Outliers showed a higher factor VIII activity (240% [IQR 208–287%] vs. 218 % [178–255%], p = 0.006) and a trend to a higher factor IX activity (142% [IQR 124–160%] vs. 134% [IQR 117–151%], p = 0.097) but there was no difference in thrombin time, fibrinogen, factor II, D-dimer and prothrombin fragments.
Bleeding and thrombotic events at follow up
A total of 351 patients who had a follow up visit between April 1st 2020 and May 1st 2021 were analysed. During this time period four thrombotic events occurred. One patient with AF suffered a stroke under anticoagulation with rivaroxaban, one patient had retinal vein thrombosis under rivaroxaban and two patients had DVT after discontinuation of anticoagulation. None of these patients had peak thrombin above the median for their DOAC plasma level. One intracerebral bleeding occurred in a patient under apixaban. Peak thrombin was at the 56th percentile for the DOAC plasma level.

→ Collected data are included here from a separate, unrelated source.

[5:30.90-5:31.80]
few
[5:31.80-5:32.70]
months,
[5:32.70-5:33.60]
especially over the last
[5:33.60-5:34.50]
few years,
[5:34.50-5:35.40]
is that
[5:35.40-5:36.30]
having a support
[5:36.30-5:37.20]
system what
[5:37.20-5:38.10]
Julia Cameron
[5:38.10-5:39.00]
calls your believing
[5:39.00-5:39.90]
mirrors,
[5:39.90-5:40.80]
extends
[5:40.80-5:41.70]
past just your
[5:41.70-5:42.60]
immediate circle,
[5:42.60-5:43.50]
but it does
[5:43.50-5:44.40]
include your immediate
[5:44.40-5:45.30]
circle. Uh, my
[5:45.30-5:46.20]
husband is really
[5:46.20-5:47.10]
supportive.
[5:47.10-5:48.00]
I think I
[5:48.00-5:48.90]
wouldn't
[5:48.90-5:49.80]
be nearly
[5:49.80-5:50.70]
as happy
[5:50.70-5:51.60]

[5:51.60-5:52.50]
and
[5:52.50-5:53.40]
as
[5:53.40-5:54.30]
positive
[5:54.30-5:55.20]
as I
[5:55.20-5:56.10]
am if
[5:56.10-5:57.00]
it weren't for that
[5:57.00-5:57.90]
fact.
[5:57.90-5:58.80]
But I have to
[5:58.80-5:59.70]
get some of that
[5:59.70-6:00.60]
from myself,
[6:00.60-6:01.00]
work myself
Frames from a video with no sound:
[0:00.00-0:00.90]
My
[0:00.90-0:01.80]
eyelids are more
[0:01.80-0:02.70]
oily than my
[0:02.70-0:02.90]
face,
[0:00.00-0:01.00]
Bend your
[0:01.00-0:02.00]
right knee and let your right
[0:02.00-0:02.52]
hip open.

Prediction of normal values
The sensitivity, specificity, positive and negative predictive value and the area under the curve of the ROC for TG parameters within the normal range to predict a DOAC level < 30ng/mL are shown in Table 3 and for the prediction of DOAC plasma levels < 50ng/mL in the supplementary table 6. The resulting ROC curves for the prediction of DOAC levels < 30ng/ml are shown in Fig. 2 and for the prediction of DOAC levels < 50ng/ml in the supplementary Fig. 1.
Table 3
Sensitivity, specificity, positive (PPV) and negative predictive value (NPV) for the prediction of DOAC plasma levels < 30 ng/mL in patients with TG parameters within the normal range.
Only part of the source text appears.